Data entries:
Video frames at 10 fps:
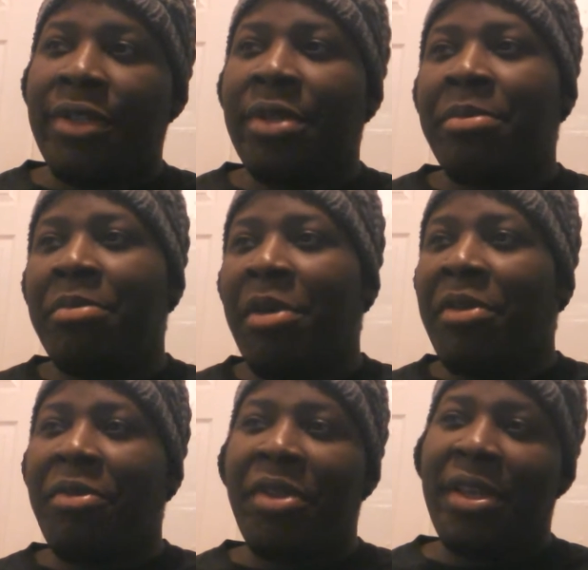Some
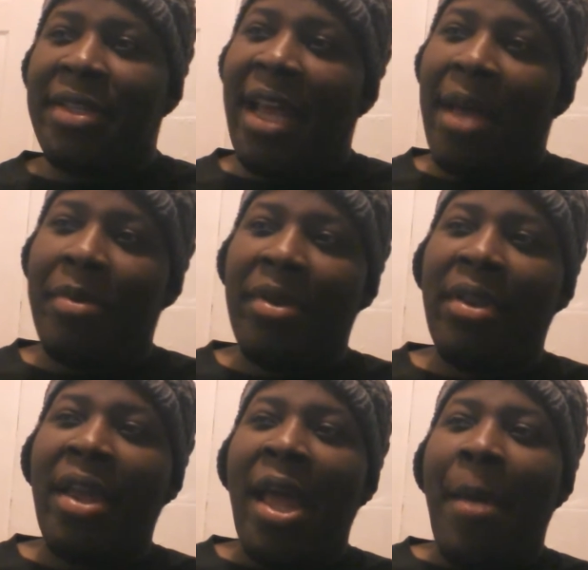other things happen,
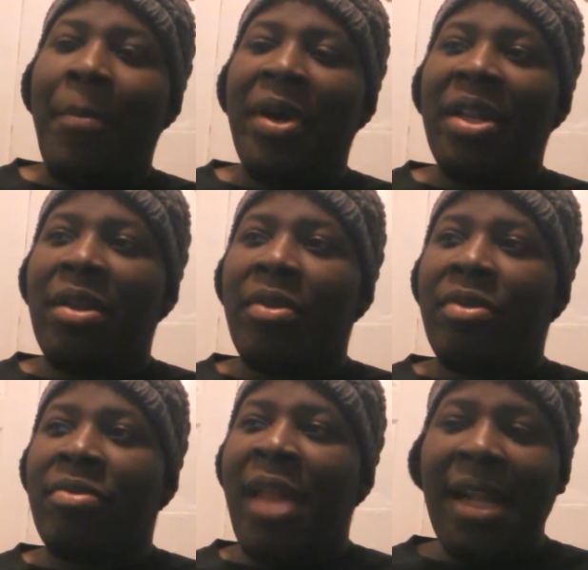but
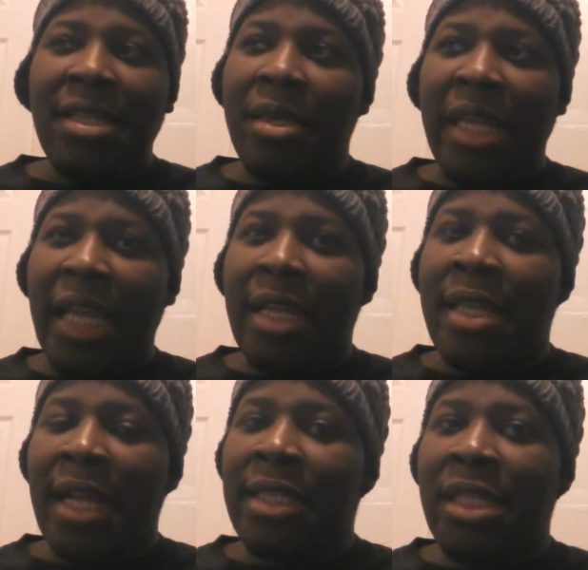that's it.
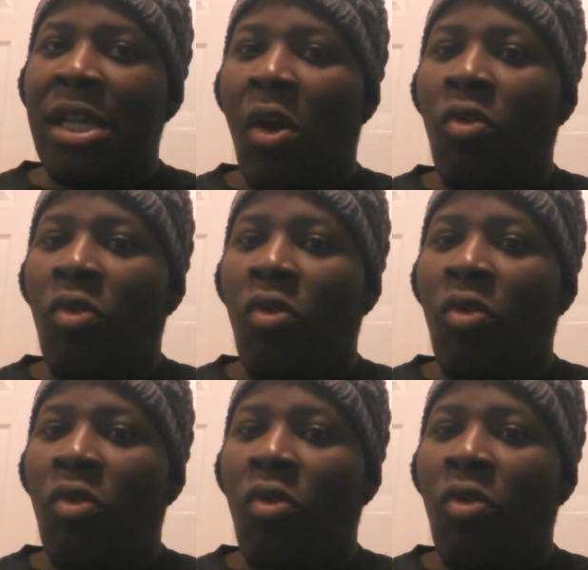That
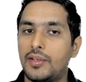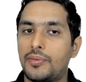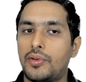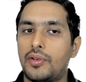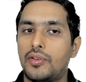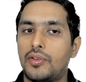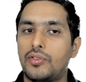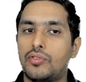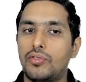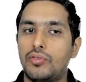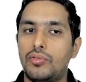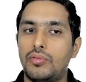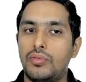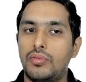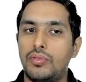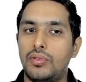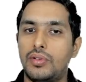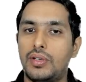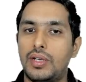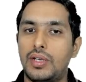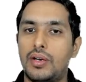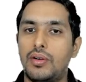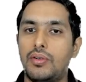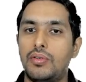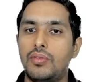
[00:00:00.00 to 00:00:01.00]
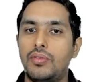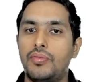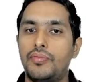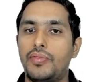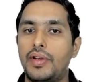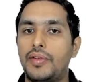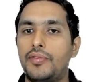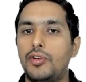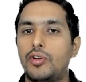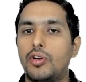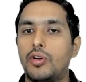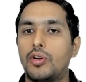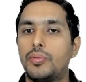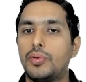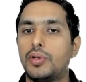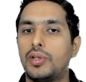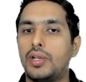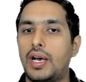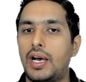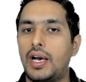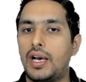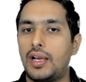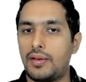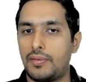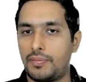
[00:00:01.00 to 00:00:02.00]
So now when we talk about
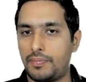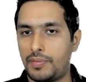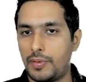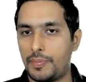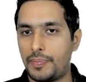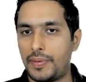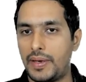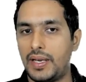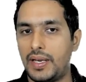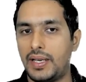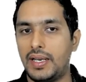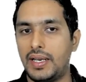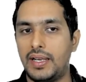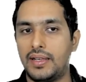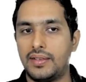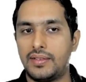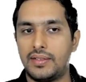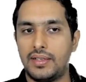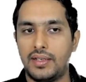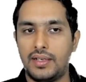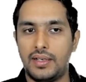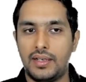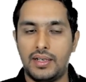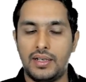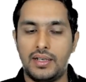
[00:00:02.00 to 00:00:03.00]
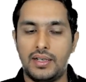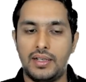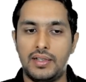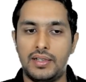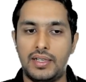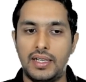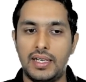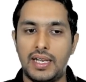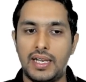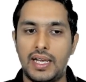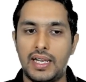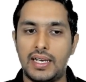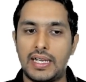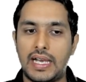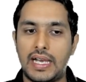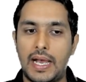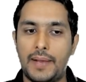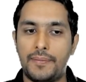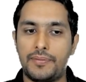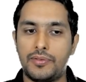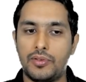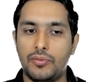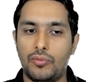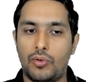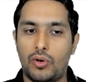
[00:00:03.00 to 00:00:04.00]
our preparedness, there are
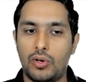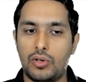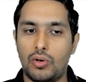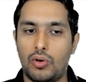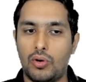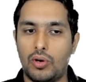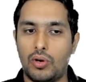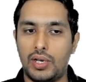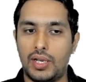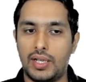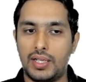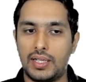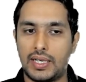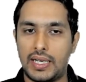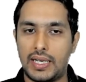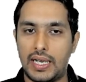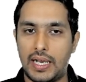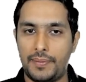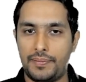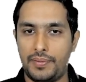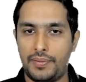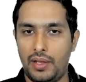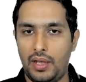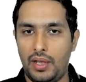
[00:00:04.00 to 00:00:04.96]
gaps. So what all are the gaps?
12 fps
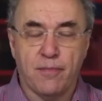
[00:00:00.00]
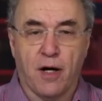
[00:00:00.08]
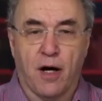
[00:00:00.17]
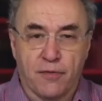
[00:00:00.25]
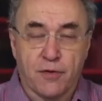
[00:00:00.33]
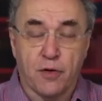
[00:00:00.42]

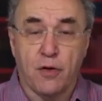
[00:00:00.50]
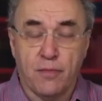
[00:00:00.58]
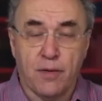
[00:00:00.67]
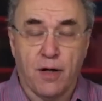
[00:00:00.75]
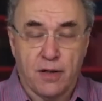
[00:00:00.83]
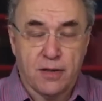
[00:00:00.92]

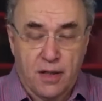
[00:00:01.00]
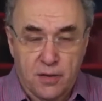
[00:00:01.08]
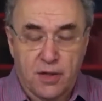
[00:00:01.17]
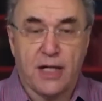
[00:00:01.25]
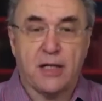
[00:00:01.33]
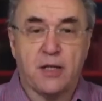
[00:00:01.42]
in
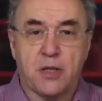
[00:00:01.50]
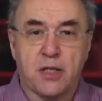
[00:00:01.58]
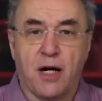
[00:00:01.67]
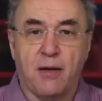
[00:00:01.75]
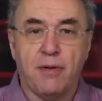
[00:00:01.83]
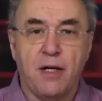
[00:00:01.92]
the next
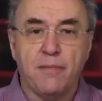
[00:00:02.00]
step.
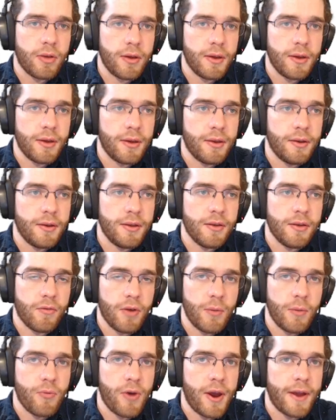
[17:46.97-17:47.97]
like in the
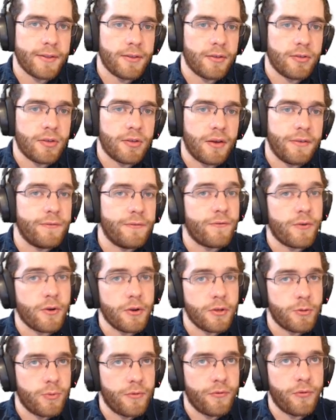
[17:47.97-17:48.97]
array practice done
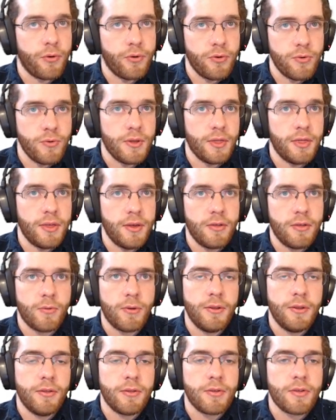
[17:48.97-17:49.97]
first before doing these
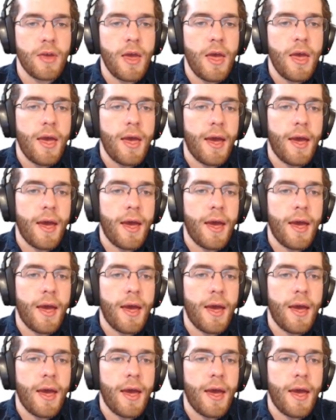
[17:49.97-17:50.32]
ones.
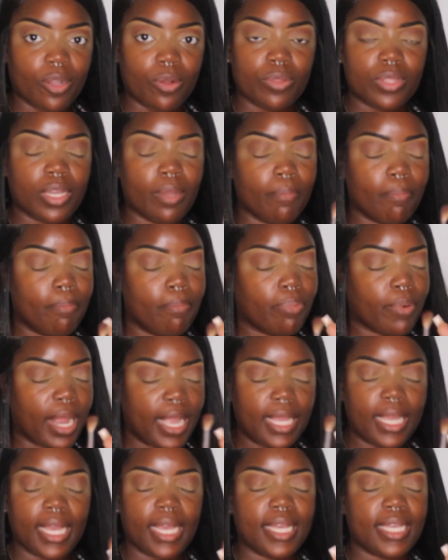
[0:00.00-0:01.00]
with their bright
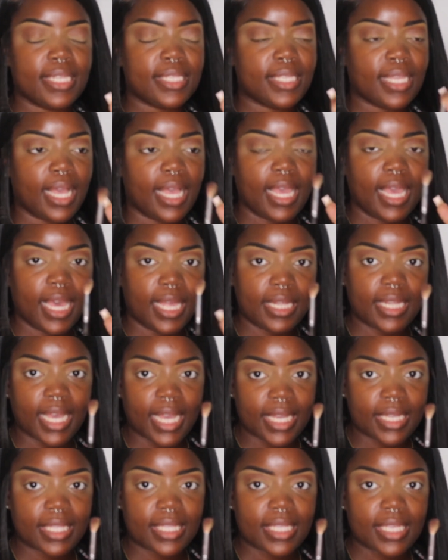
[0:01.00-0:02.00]
ass
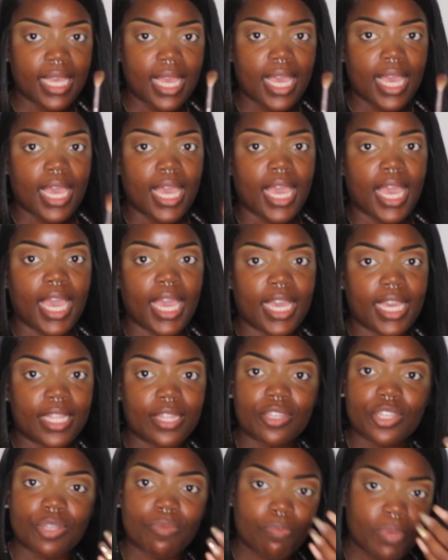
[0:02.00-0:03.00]
headlights, and
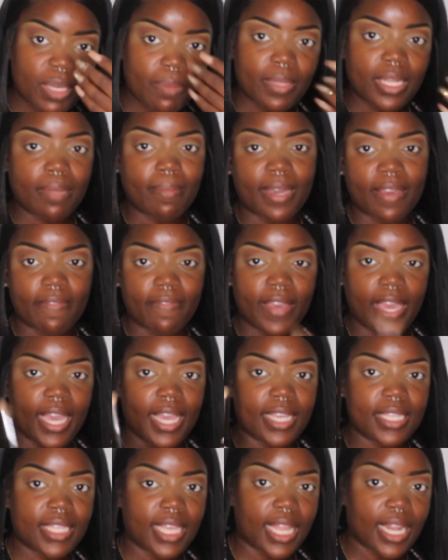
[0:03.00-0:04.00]
they're beaming in my
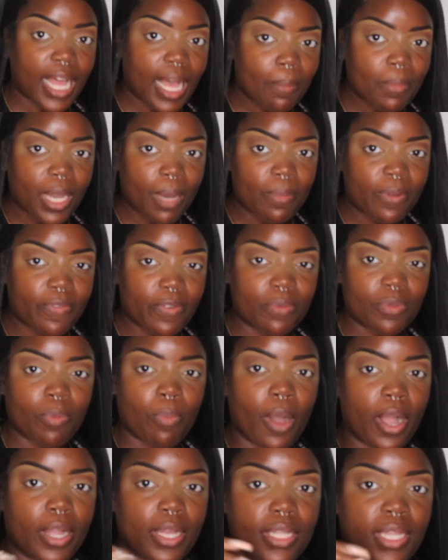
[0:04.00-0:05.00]
face, and I'm coming from the
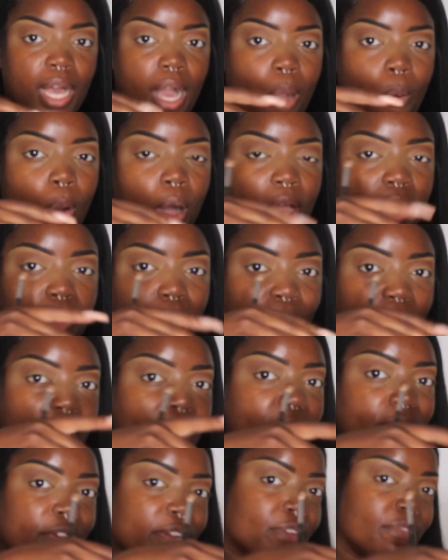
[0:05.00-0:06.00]
parking lot walking right in
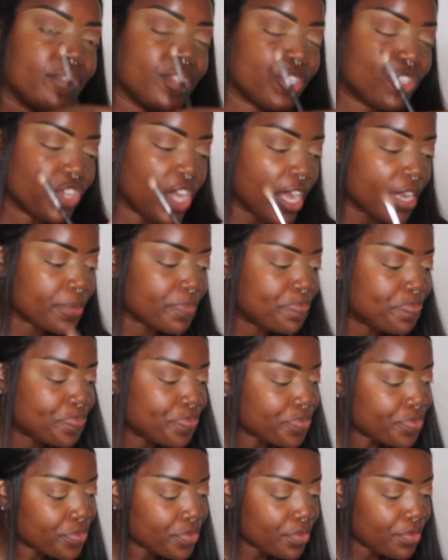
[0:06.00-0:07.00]
front of this truck.
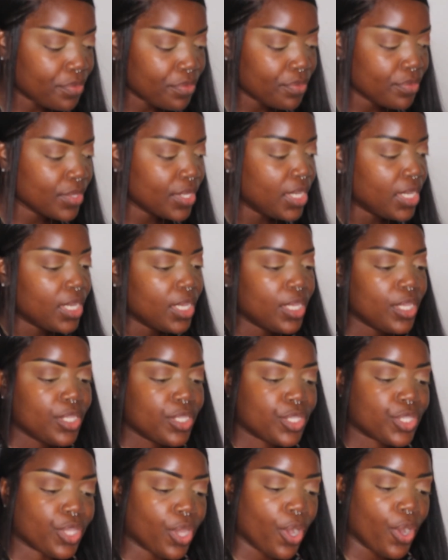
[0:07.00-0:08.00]

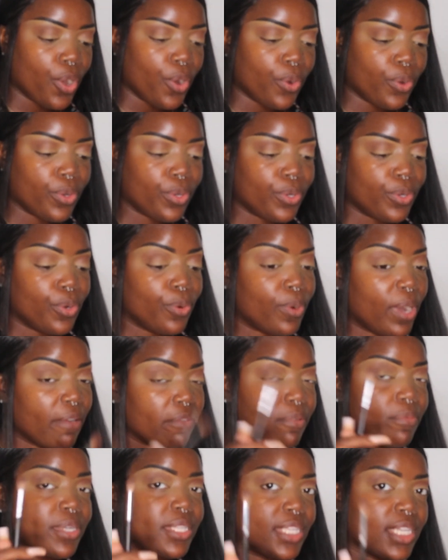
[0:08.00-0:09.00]
So
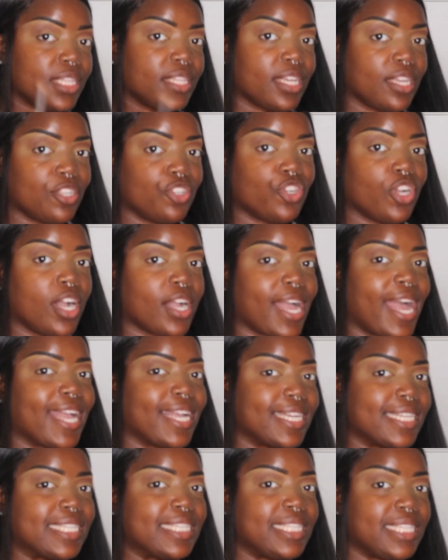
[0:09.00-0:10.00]
whoever was in that truck, I
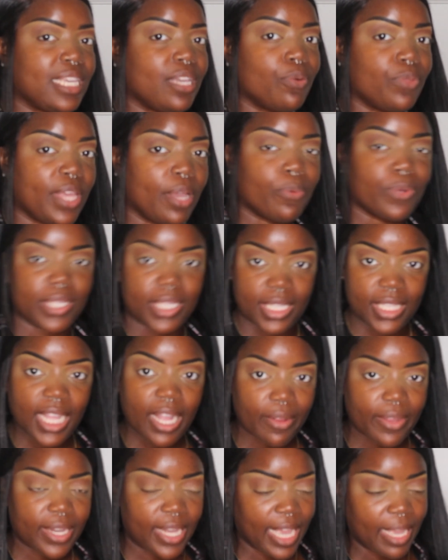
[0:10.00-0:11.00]
could see they were
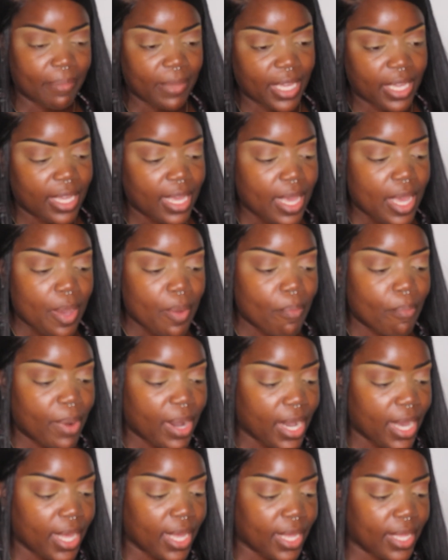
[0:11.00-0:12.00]
staring at me,
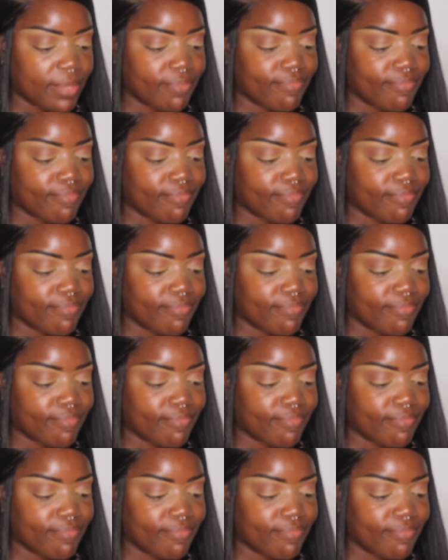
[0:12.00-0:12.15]
but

◆ **TASK DIRECTIONS**:
Your copy should match the records above exactly, apart from the pictures, which stay out.

◆ **OUTPUT OF THE TASK**:
Video frames at 10 fps:
Some
other things happen,
but
that's it.
That
[00:00:00.00 to 00:00:01.00]
[00:00:01.00 to 00:00:02.00]
So now when we talk about
[00:00:02.00 to 00:00:03.00]
[00:00:03.00 to 00:00:04.00]
our preparedness, there are
[00:00:04.00 to 00:00:04.96]
gaps. So what all are the gaps?
12 fps
[00:00:00.00]
[00:00:00.08]
[00:00:00.17]
[00:00:00.25]
[00:00:00.33]
[00:00:00.42]

[00:00:00.50]
[00:00:00.58]
[00:00:00.67]
[00:00:00.75]
[00:00:00.83]
[00:00:00.92]

[00:00:01.00]
[00:00:01.08]
[00:00:01.17]
[00:00:01.25]
[00:00:01.33]
[00:00:01.42]
in
[00:00:01.50]
[00:00:01.58]
[00:00:01.67]
[00:00:01.75]
[00:00:01.83]
[00:00:01.92]
the next
[00:00:02.00]
step.
[17:46.97-17:47.97]
like in the
[17:47.97-17:48.97]
array practice done
[17:48.97-17:49.97]
first before doing these
[17:49.97-17:50.32]
ones.
[0:00.00-0:01.00]
with their bright
[0:01.00-0:02.00]
ass
[0:02.00-0:03.00]
headlights, and
[0:03.00-0:04.00]
they're beaming in my
[0:04.00-0:05.00]
face, and I'm coming from the
[0:05.00-0:06.00]
parking lot walking right in
[0:06.00-0:07.00]
front of this truck.
[0:07.00-0:08.00]

[0:08.00-0:09.00]
So
[0:09.00-0:10.00]
whoever was in that truck, I
[0:10.00-0:11.00]
could see they were
[0:11.00-0:12.00]
staring at me,
[0:12.00-0:12.15]
but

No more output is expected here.